ResMed Stuggling to Meet Demands Following Philips Recall
Medical device company ResMed have posted a revenue increase of 12% in their last quarter, partly affected by the current and continuing recall of CPAP and BiPAP machines made by Philips. However, the quantity of market share that can be captured by ResMed is severely limited by constraints in the supply chain, with a 10% market share expected to be captured from Philips as a result of this recall, based on analysis from February 14th by Needham & Company. The recall was announced by Philips last June, and since then, it has been expanded to to over 5 million devices. In the latest earnings call, the company has said it expects that to finish repairing or replacing the recalled devices will probably take until December this year, although the Needham & Co. analysts added that Philips are unlikely to be able to re-enter the market until 2023.
ResMed’s CEO, Michael J Farrell, has said at a recent conference: “It’s a big impact on the doctors, the providers, the whole ecosystem. It’s been really tough. I think the hardest hit in an event like this with five-plus million devices affected are the patients.” The Needham & Co. analysts are expecting ResMed to capture as much market share as it possibly can this year, with its revenue growth likely to slow in 2023 as Philips returns as a competitor in the market space. Its still sticking to its projection of bringing in an additional $300m to $350 in revenue fro its fiscal 2022 year, ending in June. During the fiscal first quarter, revenue in sleep and repiratory care showed an increase of $88m, climbing by a further $60m by the end of December’s quarter. The remainder of the increase is forecasted to take place later this year, with ResMed expecting more components to be freed up over the second half of 2022.

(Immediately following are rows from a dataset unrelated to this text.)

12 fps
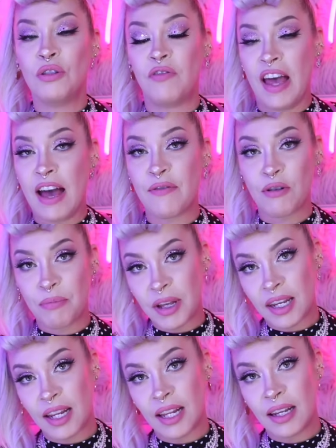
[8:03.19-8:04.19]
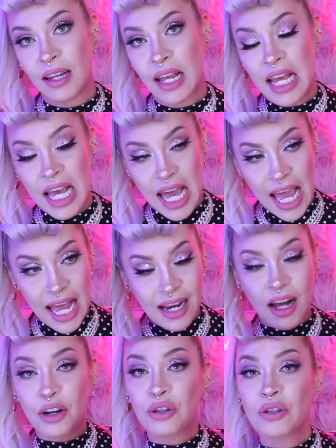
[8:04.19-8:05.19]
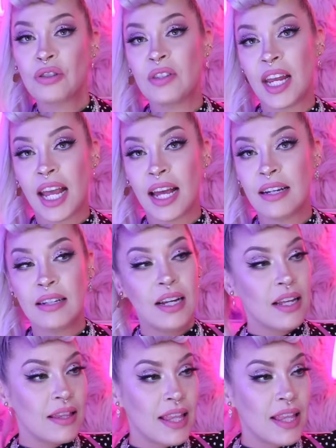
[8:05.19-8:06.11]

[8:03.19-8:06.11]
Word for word: you've ever been in, and understand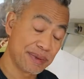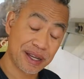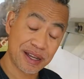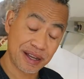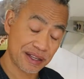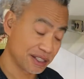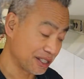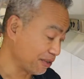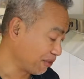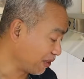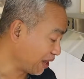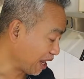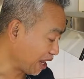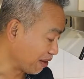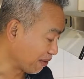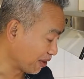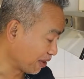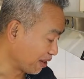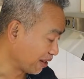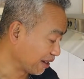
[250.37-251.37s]
because the
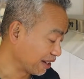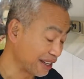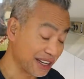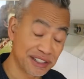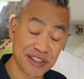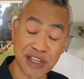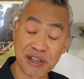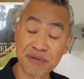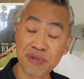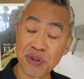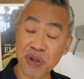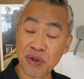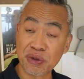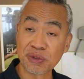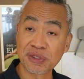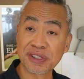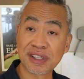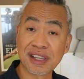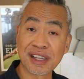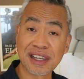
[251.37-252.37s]
flavor gets
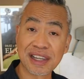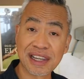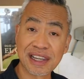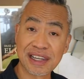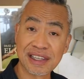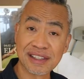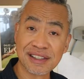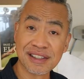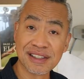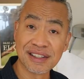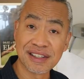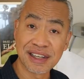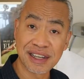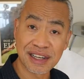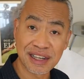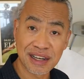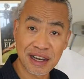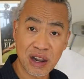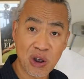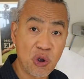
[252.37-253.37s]
infused in
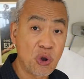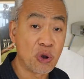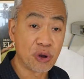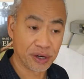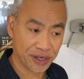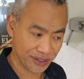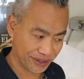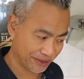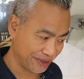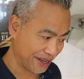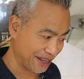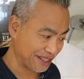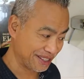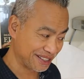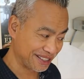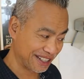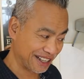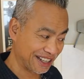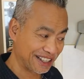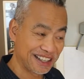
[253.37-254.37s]
the oil
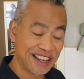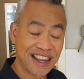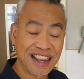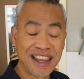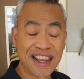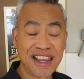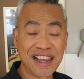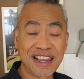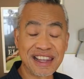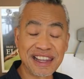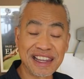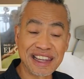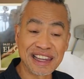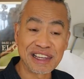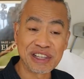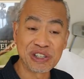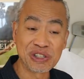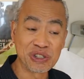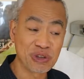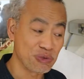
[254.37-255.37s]
instead
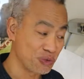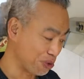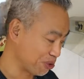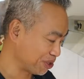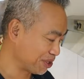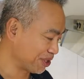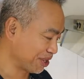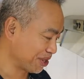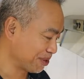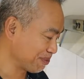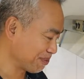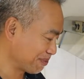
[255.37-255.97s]
in the water.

This is a result of the company re-engineering its supply chains and Airsense 10 devices. It has also been urgently calling for needed components from its current suppliers. ResMed also launched their Airsense 11 CPAP machine in in 2021, which is anticipated to be successful in the US. “So all four of those [developments] give us confidence… that we can free up supply for June, September and December,” CEO Farrell said, adding that ResMed has analysed various scenarios where the Philips company makes a comeback either this fall, or, at the latest, March 2023. The CEO did not however seem concerned over the prospect of Philips returning as a competitor, mentioning that his company has a mask attach rate of 60% to Philips-manufactured devices, and that patient welfare would be improved overall as a result.